_Activity_
Below is a listing; restate from it, character for character, the lines beginning at the line holding "[00:12:18.00]" and ending at the line holding "[00:12:21.40]", both included.

_Source records_
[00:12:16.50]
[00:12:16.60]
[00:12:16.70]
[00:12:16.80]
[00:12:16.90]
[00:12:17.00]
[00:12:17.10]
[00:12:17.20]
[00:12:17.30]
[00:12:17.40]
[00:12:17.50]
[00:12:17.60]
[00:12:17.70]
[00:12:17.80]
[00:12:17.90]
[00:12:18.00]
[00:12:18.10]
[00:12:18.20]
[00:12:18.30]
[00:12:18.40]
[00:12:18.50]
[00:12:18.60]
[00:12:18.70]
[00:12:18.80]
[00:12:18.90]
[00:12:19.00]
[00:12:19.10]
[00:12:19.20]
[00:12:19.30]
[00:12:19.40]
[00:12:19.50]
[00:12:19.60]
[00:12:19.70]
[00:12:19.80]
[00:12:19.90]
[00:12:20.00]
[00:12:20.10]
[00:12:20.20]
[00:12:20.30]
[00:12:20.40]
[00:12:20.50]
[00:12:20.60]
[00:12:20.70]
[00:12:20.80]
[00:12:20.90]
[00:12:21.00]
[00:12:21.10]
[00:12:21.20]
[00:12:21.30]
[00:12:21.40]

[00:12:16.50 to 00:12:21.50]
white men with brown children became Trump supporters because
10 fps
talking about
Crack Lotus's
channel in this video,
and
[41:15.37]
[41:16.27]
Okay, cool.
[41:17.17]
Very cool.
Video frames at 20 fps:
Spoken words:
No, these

_Answer for this exercise_
[00:12:18.00]
[00:12:18.10]
[00:12:18.20]
[00:12:18.30]
[00:12:18.40]
[00:12:18.50]
[00:12:18.60]
[00:12:18.70]
[00:12:18.80]
[00:12:18.90]
[00:12:19.00]
[00:12:19.10]
[00:12:19.20]
[00:12:19.30]
[00:12:19.40]
[00:12:19.50]
[00:12:19.60]
[00:12:19.70]
[00:12:19.80]
[00:12:19.90]
[00:12:20.00]
[00:12:20.10]
[00:12:20.20]
[00:12:20.30]
[00:12:20.40]
[00:12:20.50]
[00:12:20.60]
[00:12:20.70]
[00:12:20.80]
[00:12:20.90]
[00:12:21.00]
[00:12:21.10]
[00:12:21.20]
[00:12:21.30]
[00:12:21.40]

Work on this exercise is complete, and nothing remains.